PROBLEM TO SOLVE. Within the entries below, the lines from the one with "Silent video, 20 frames per second." through the one with "(1.00 s to 2.00 s)" are to be set down exactly, both ends kept.

Records from a data collection

┄┄┄┄┄┄

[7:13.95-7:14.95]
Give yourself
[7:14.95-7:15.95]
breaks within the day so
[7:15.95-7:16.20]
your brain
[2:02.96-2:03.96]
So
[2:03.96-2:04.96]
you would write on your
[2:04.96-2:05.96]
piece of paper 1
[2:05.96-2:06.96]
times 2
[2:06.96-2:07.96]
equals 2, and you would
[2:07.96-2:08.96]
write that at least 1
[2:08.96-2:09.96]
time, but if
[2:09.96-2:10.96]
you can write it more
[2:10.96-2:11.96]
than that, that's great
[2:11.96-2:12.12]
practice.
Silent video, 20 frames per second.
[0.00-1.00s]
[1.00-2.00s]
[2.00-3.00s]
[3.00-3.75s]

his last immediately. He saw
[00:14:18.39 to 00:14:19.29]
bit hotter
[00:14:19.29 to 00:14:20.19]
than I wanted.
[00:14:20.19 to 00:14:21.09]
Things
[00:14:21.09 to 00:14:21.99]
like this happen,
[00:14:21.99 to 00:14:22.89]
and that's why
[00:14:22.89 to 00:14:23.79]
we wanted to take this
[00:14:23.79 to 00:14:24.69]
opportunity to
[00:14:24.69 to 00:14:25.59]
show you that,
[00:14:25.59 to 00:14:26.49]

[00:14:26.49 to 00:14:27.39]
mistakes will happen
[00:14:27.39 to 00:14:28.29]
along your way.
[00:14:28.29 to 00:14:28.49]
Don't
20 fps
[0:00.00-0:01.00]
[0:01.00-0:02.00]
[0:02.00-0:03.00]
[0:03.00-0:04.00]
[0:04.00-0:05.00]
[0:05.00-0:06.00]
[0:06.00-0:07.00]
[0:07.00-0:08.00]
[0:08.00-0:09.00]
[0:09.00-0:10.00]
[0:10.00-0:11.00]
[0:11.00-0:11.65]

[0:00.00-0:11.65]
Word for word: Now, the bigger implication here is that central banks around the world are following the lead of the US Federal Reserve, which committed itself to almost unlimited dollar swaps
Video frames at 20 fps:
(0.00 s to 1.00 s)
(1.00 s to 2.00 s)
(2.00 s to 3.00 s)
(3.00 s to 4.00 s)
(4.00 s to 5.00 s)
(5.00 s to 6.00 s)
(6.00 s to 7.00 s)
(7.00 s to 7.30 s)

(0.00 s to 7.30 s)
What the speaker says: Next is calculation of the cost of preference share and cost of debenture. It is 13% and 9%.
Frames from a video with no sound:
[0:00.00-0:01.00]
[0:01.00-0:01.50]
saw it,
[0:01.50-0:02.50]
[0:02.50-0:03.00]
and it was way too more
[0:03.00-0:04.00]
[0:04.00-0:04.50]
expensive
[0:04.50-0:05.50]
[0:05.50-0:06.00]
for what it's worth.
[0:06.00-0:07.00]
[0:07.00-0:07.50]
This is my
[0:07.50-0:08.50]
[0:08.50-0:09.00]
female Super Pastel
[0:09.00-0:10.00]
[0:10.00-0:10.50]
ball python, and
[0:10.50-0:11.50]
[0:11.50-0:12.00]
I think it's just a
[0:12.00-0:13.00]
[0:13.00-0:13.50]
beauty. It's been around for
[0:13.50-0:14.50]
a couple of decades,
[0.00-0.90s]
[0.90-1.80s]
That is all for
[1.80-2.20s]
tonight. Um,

┄┄┄┄┄┄

EXERCISE OUTPUT.
Silent video, 20 frames per second.
[0.00-1.00s]
[1.00-2.00s]
[2.00-3.00s]
[3.00-3.75s]

his last immediately. He saw
[00:14:18.39 to 00:14:19.29]
bit hotter
[00:14:19.29 to 00:14:20.19]
than I wanted.
[00:14:20.19 to 00:14:21.09]
Things
[00:14:21.09 to 00:14:21.99]
like this happen,
[00:14:21.99 to 00:14:22.89]
and that's why
[00:14:22.89 to 00:14:23.79]
we wanted to take this
[00:14:23.79 to 00:14:24.69]
opportunity to
[00:14:24.69 to 00:14:25.59]
show you that,
[00:14:25.59 to 00:14:26.49]

[00:14:26.49 to 00:14:27.39]
mistakes will happen
[00:14:27.39 to 00:14:28.29]
along your way.
[00:14:28.29 to 00:14:28.49]
Don't
20 fps
[0:00.00-0:01.00]
[0:01.00-0:02.00]
[0:02.00-0:03.00]
[0:03.00-0:04.00]
[0:04.00-0:05.00]
[0:05.00-0:06.00]
[0:06.00-0:07.00]
[0:07.00-0:08.00]
[0:08.00-0:09.00]
[0:09.00-0:10.00]
[0:10.00-0:11.00]
[0:11.00-0:11.65]

[0:00.00-0:11.65]
Word for word: Now, the bigger implication here is that central banks around the world are following the lead of the US Federal Reserve, which committed itself to almost unlimited dollar swaps
Video frames at 20 fps:
(0.00 s to 1.00 s)
(1.00 s to 2.00 s)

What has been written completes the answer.